After a week, Director of Strategic Communications and Community Relations Kelly Ricaurte set up a meeting with Guthorn. Ricaurte was present during the interview.
Guthorn said there are two circumstances in which the incident won’t be logged. She said, “One of them is if it would compromise the health and safety of the reporting person, and the second one is if putting it public would interfere or compromise an investigation.”
Guthorn did say that in regards to whether there was a tweet about the sexual assault, it should be directed to Ricaurte.
Ricaurte said that the tweet was taken down since Twitter only allots 140 characters and a circumstance of this gravity requires more context.
Guthorn said that it’s really a balancing act of informing the general public, but also about keeping those involved safe. In this particular case, she didn’t comment on if the log had been taken down from Twitter after futher investigation revealed it was nowhere to be found.
“Giving the location and the topic of the crime entry is what we’re required to do by law. But again, providing more context helps people get more information so they know whether or not to be concerned,” she said. She explained that giving more context can help to avoid assumptions about who the victim or the perpetrator was.
“There’s a lot of media attention on crime, a lot of shows that sometimes people want to be their own investigator and try to put facts and patterns together, but they don’t always necessarily go together,” she said.
Guthorn said it’s “really unusual” for students to be in immediate danger if a sexual assault is reported. “We usually get them after the fact and sometimes well after the fact,” she said. She said there are many reasons why someone might not report an incident immediately or even at all, sometimes because they don’t want to get anyone in trouble, are embarrassed or have been threatened.

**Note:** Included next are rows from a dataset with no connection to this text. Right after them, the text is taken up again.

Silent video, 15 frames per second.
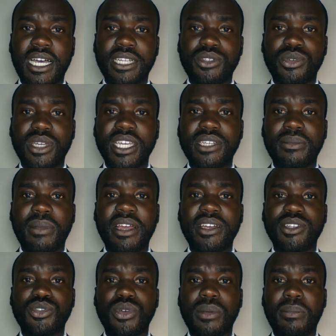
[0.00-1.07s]
to get
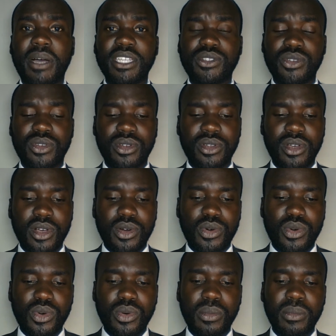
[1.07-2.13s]
married to a person
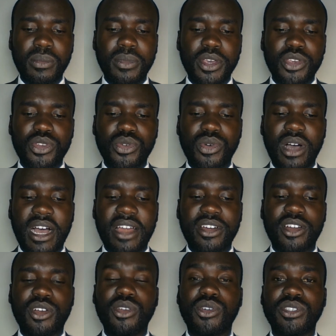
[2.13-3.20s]
whom you are
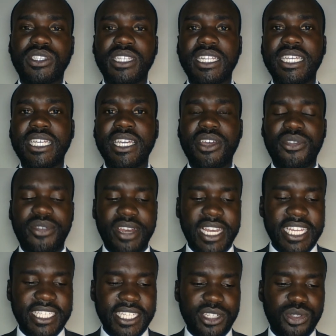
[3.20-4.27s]
closely
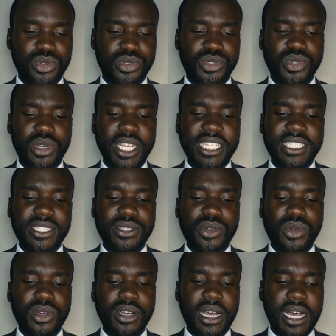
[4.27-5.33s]
related to. So let's
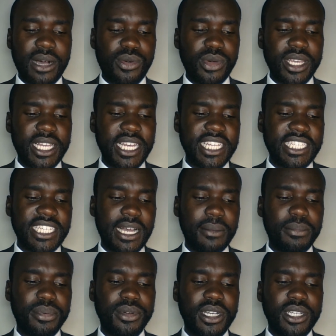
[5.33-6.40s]
quickly
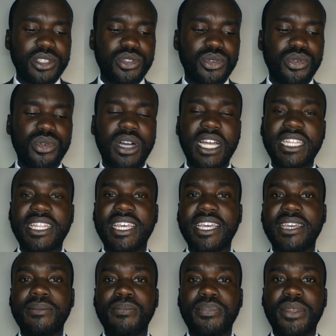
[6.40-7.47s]
jump to look at the
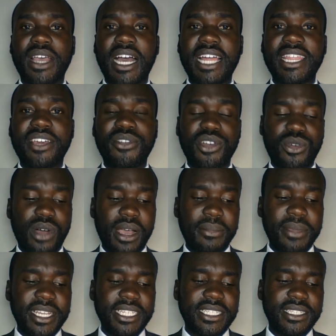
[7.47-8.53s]
other
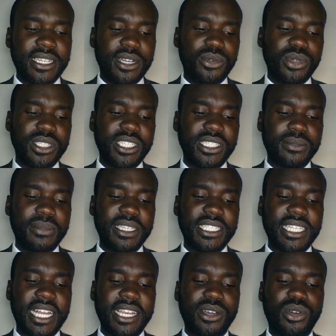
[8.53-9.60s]
requirement, which is
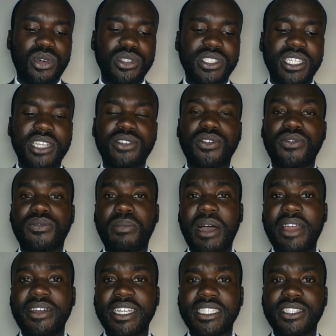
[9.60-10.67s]
basically consent of
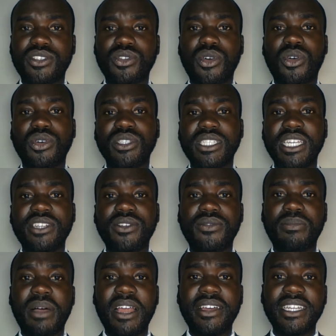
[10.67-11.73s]
parents. So consent of
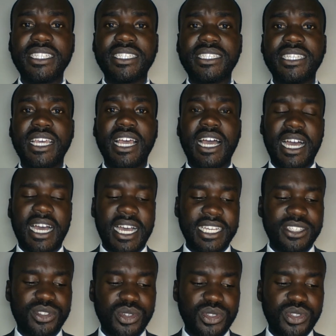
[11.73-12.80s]
parents
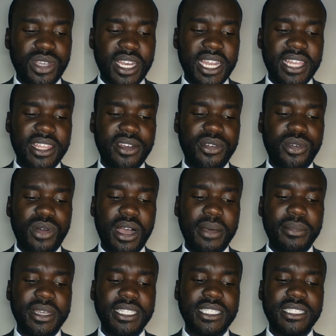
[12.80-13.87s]
is also another
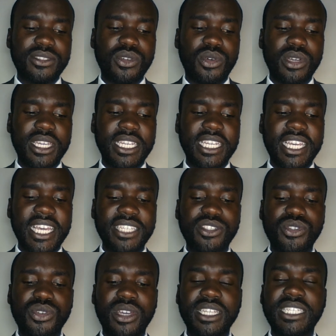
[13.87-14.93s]
requirement. So in case
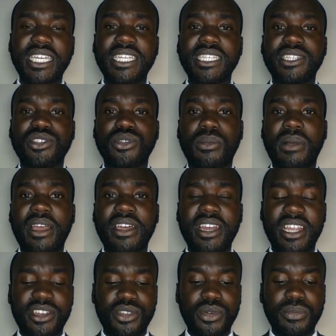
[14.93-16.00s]
you're intending to marry
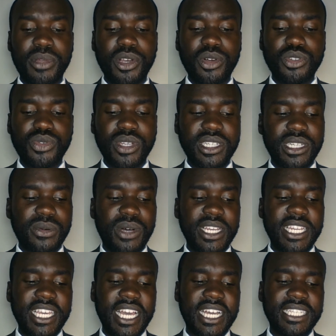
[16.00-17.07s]
and you're below 21
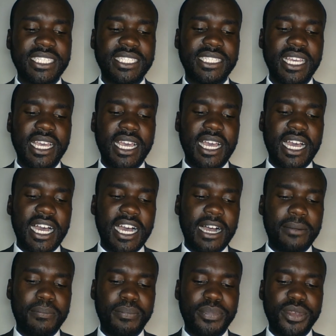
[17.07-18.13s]
years,
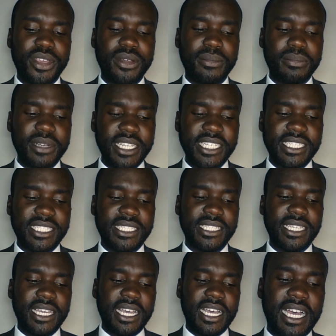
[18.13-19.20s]
please,
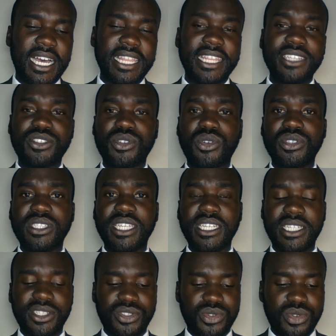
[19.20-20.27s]
this
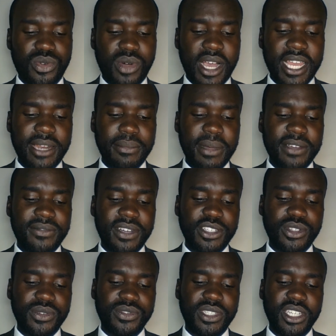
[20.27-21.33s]
consent is required by
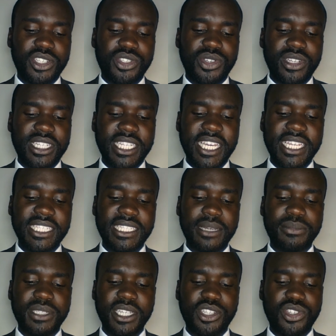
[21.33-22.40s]
virtue of Section 10,
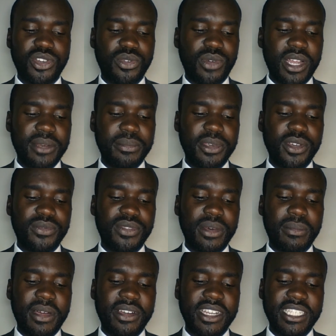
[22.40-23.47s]
subsection 1B of the
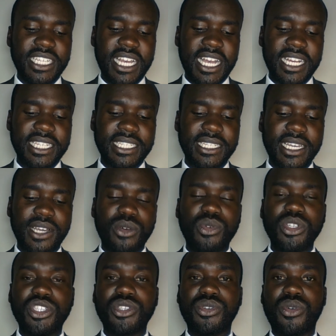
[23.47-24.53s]
Marriage Act,
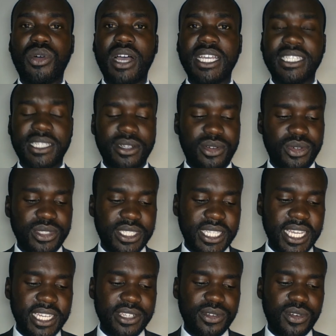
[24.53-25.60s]
which requires the
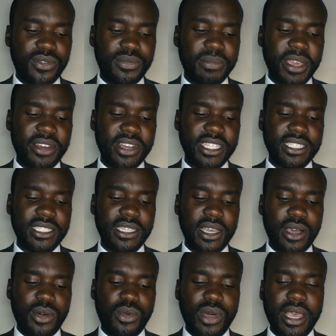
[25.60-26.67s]
consent of parents
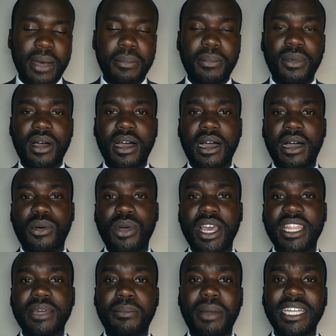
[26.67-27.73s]
where
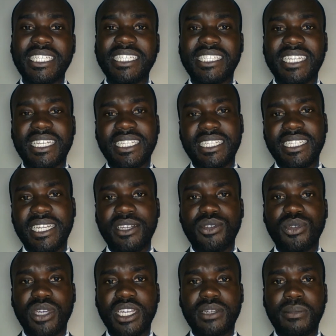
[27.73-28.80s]
the parties that intend to
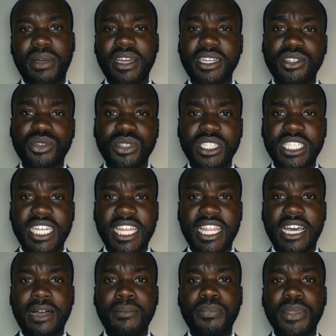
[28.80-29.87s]
get married to each
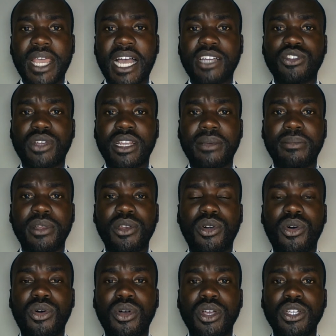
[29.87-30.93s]
other are actually
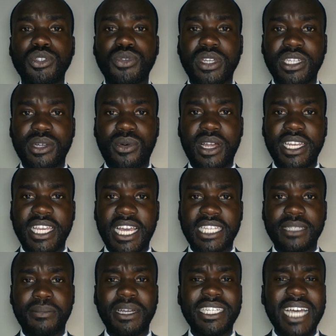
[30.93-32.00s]
below 21 years.
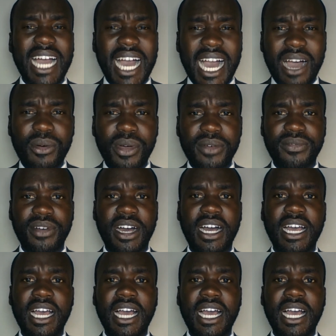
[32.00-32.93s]
But however,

She said if a student is embarrassed because she or he was drinking, “that doesn’t mean they were to blame.”
“This is about the victim holding themselves responsible and they’re really not. The person who decided to sexually assault them is responsible,” she said. Guthorn said Campus Safety’s focus is to help students regain normalcy after an incident has occurred.
She continued, “We will take reports that happened in previous years, that happened off campus. Our main concern is to assist the student and connect them with support services.
Title IX Discrimination and Harassment Coordinator Jeff Maher said these services include making academic accommodations or potentially involving others such as Keene’s police department or the counseling center.
“Everything that we have in place and everything that we’re doing is designed to support a culture of reporting, so that people feel comfortable coming forward, knowing the college is going to respond to this in a thorough, responsible [and] reliable way,” he said.
“Really the most important thing to recognize is that the college’s response…are on a case-by-case basis,” he explained.
However, he said they always investigate an incident. “We believe the college has to respond to an incident even against the wishes of the alleged victim,” he said.
Maher said this isn’t meant to offend or hurt the victim, but rather to do two things: prevent further crimes from occurring and support all students.
“The college has to be concerned for the safety of the entire campus,” he said. Maher said this is why programs such as ‘No Zebras, No Excuses’ are incorporated in students’ lives. “No Zebras is really the cornerstone of our prevention efforts,” he said. He explained bystander intervention is huge, and that by educating the first-year students early on it can encourage them to act for each other’s safety. Maher said, “What is most effective in preventing sexual assaults from occurring is bystander intervention. If you see something and you step-up and say something, you may have just prevented an assault from happening.”